7 Administration of Estates: Regulations, GN R473 of 1972 published in GG 3425 of 24 March 1972. This regulation draws a distinction between the contents of final and interim accounts. It provides that the account referred to in s 35(2) of the Act shall, in so far as it is appropriate, contain the particulars referred to in subregulation (1) and (2). No provision is made for interim account falling outside of s 35(2).

8 Minister for Justice & Constitutional Development v Chonco 2010 (4) SA 82 (CC) para 27.

9 See section 26(1) of the Act:

“Immediately after letters of executorship have been granted to him an executor shall take into his custody or under his control all the property, books and documents in the estate and not in the possession of any person who claims to be entitled to retain it under any contract, right of retention or attachment.”

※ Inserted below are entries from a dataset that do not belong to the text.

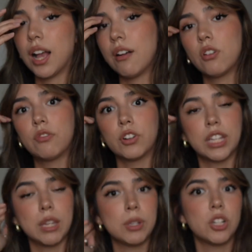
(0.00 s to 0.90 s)
helpful for
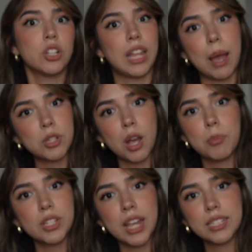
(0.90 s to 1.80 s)
keeping your laptop
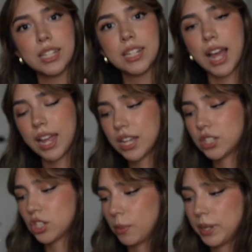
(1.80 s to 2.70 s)
protected. I
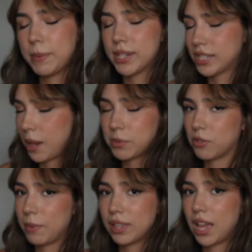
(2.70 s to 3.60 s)
had so many mishaps
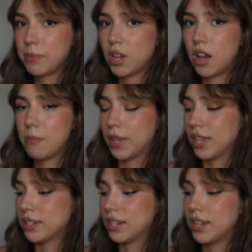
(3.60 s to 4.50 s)
with my laptop,
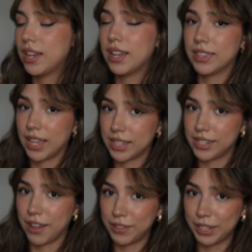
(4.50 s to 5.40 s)
and that's
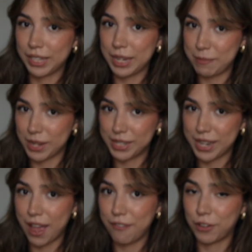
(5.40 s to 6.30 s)
definitely a
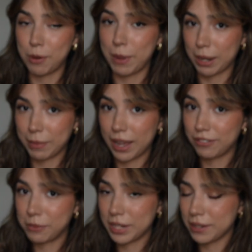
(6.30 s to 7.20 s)
must-have for a backpack
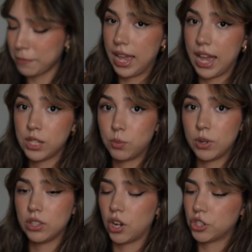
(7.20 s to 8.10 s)
for me. It has
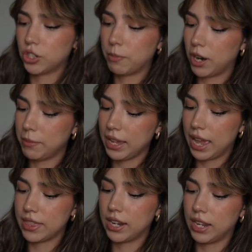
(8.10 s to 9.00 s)
one large compartment,
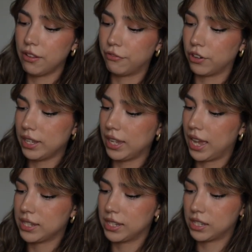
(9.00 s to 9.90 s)
and then in the front it
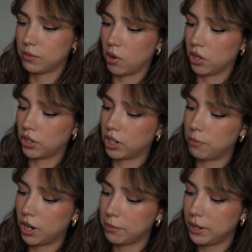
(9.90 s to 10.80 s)
has this smaller
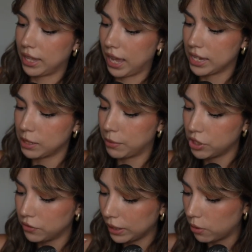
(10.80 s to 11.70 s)
compartment that has a
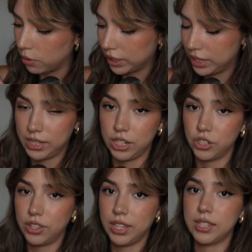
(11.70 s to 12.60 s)
bunch of like
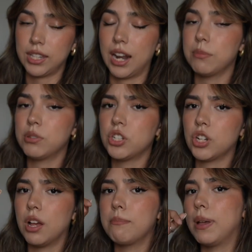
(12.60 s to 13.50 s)
organization things, and I'm such
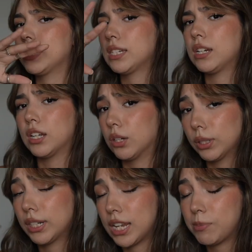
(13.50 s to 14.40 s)
a messy,
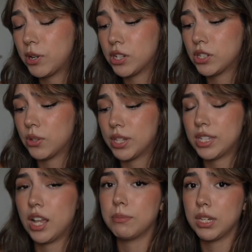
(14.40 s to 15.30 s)
unorganized person, so
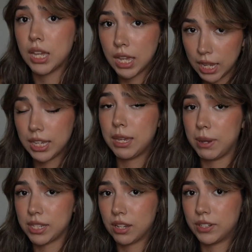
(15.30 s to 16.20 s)
this helped me keep
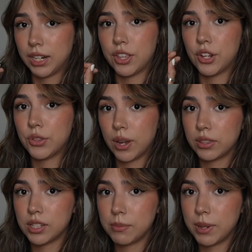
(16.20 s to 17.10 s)
myself together
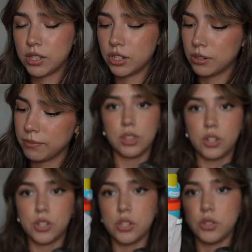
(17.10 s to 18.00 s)
throughout the semester.
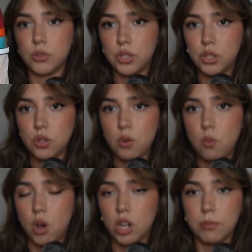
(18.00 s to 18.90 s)
There's also 2
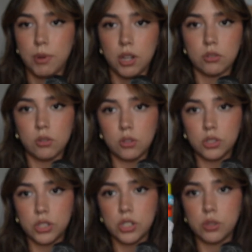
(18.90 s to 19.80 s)
water bottle
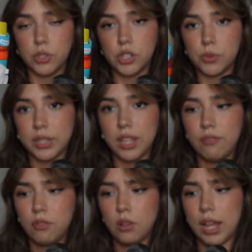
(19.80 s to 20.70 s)
holders, which is really
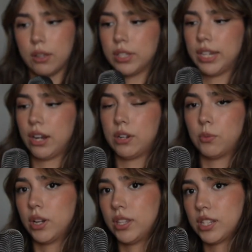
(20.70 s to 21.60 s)
helpful. I only carried
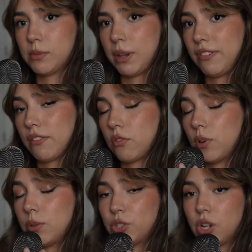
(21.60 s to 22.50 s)
one. This is my favorite
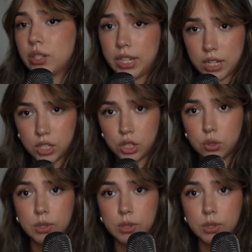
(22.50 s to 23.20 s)
one, which I'll get into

10 Kisten and Another v Moodley and Another (13043/2012) [2016] ZAKZDHC 31 (22 July 2016) para 25:

“As executor, he is required in exercising his fiduciary duty, to act in the best interests of the estate and the beneficiaries. He is obliged to take control of the assets, preserve them and administer and wind up the estate as speedily as possible. In the event of conflict between the beneficiaries, he can act in terms of s 47 of the Administration of Estates Act and must seek direction and approval from the Master in the event of the beneficiaries not being in agreement.